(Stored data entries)

*** Block opens ***

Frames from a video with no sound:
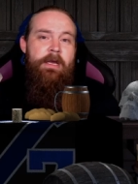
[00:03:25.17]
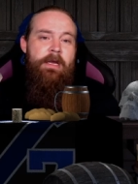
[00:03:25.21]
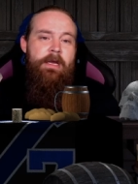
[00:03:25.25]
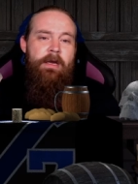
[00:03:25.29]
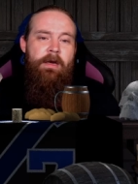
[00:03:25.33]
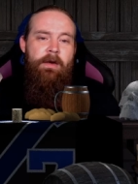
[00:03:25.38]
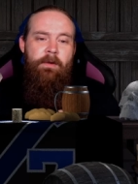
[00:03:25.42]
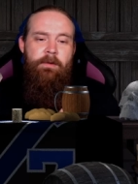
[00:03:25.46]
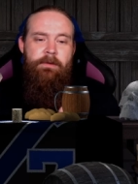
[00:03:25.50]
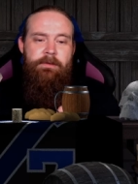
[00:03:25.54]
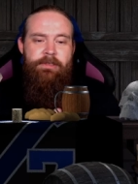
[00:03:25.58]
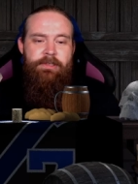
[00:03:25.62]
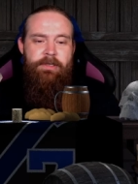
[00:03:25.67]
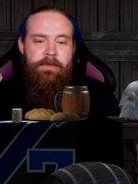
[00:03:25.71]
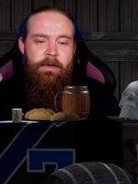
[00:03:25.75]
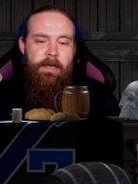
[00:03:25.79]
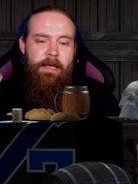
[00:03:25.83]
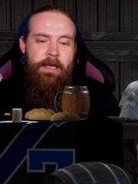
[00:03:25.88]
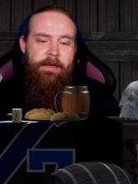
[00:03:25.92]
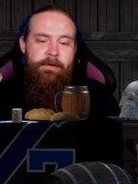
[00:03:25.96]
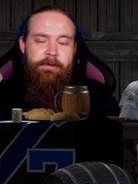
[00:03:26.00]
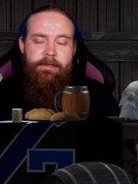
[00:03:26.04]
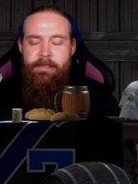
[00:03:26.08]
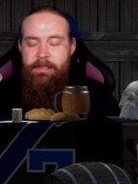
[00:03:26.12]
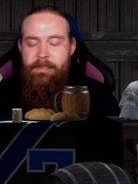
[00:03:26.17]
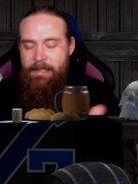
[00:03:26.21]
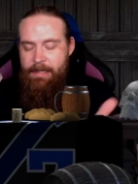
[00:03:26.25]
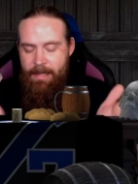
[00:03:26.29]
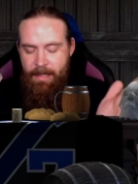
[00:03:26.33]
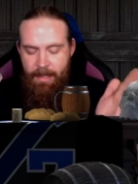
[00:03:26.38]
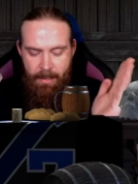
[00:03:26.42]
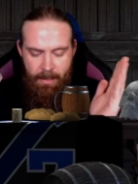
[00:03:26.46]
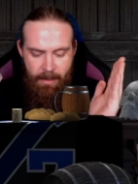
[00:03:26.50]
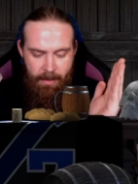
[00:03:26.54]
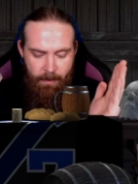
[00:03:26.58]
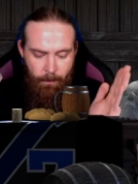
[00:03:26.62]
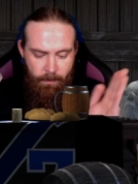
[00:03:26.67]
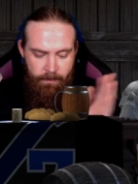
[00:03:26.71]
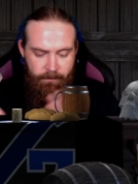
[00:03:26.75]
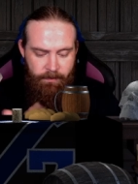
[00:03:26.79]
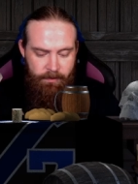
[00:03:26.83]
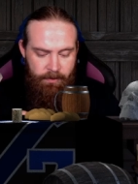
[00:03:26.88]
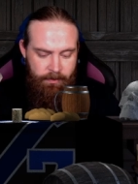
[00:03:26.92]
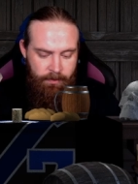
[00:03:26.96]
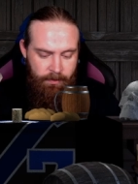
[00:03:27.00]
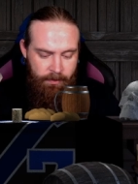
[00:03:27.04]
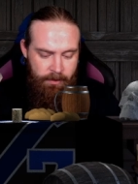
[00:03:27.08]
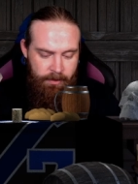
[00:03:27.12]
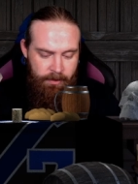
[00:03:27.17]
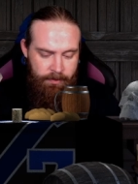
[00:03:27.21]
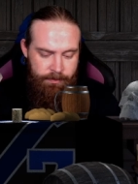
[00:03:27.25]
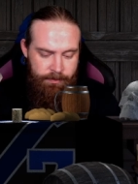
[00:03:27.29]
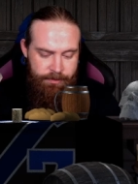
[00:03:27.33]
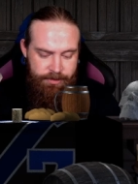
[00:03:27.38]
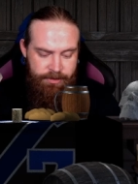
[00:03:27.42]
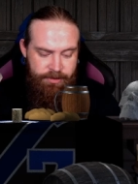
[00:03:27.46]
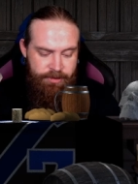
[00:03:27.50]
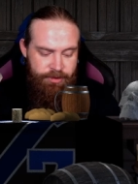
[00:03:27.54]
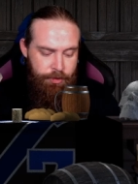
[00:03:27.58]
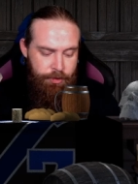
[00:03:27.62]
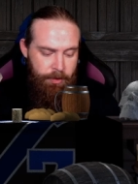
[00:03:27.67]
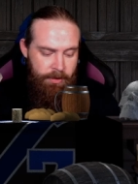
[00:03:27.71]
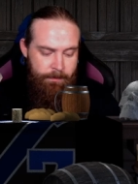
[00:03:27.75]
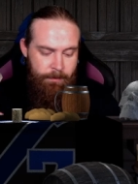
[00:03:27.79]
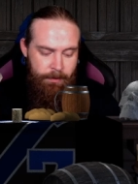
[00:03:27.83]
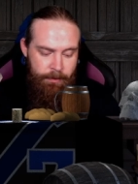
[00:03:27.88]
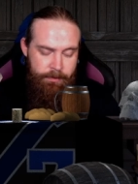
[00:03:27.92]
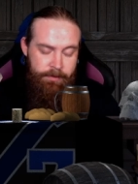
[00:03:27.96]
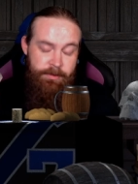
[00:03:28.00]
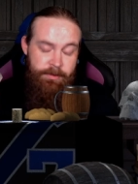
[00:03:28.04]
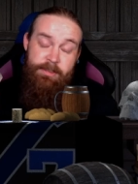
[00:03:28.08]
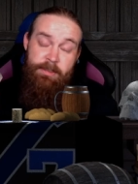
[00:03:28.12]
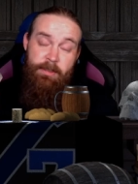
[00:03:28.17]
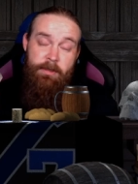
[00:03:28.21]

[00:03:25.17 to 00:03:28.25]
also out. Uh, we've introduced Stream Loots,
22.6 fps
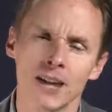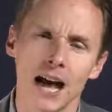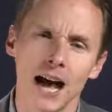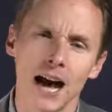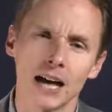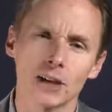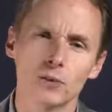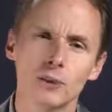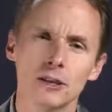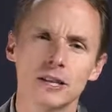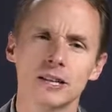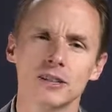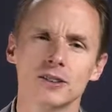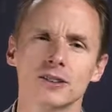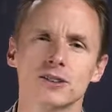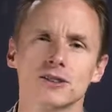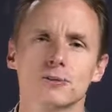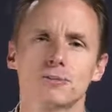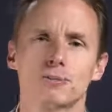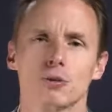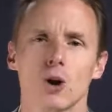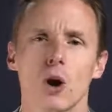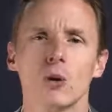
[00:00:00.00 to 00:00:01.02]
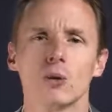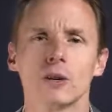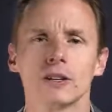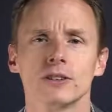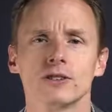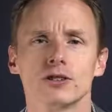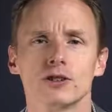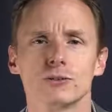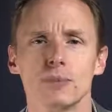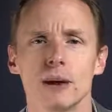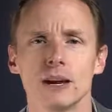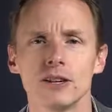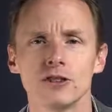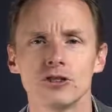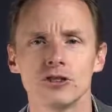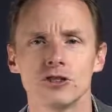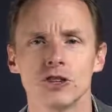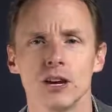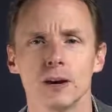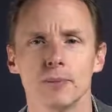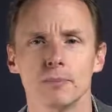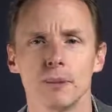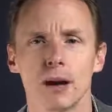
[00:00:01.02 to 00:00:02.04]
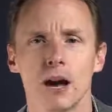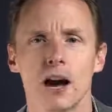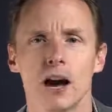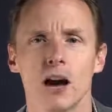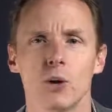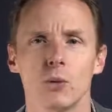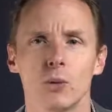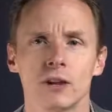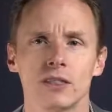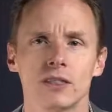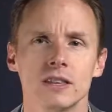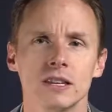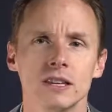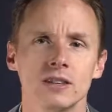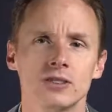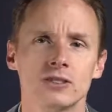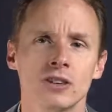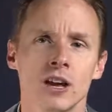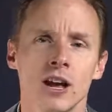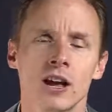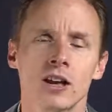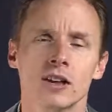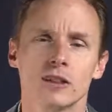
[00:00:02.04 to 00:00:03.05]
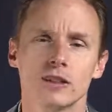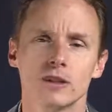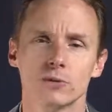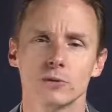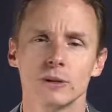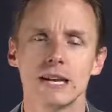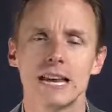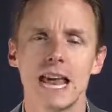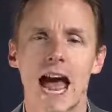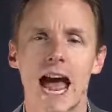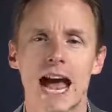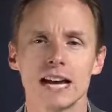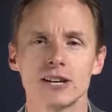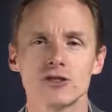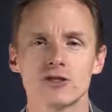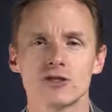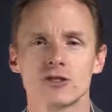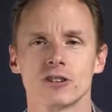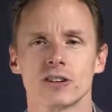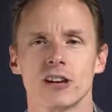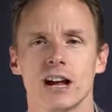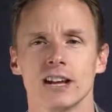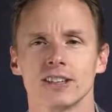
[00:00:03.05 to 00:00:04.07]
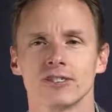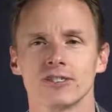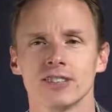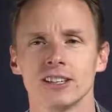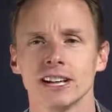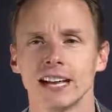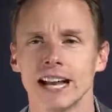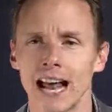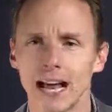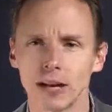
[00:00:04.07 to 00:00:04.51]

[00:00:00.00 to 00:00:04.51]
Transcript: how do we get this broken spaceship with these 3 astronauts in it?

*** Block closes ***

> WHAT YOU NEED TO DO: Print exactly the lines from the one containing "[00:03:28.04]" through the last line of the records, both included, and leave out the pictures.

> EXPECTED ANSWER:
[00:03:28.04]
[00:03:28.08]
[00:03:28.12]
[00:03:28.17]
[00:03:28.21]

[00:03:25.17 to 00:03:28.25]
also out. Uh, we've introduced Stream Loots,
22.6 fps
[00:00:00.00 to 00:00:01.02]
[00:00:01.02 to 00:00:02.04]
[00:00:02.04 to 00:00:03.05]
[00:00:03.05 to 00:00:04.07]
[00:00:04.07 to 00:00:04.51]

[00:00:00.00 to 00:00:04.51]
Transcript: how do we get this broken spaceship with these 3 astronauts in it?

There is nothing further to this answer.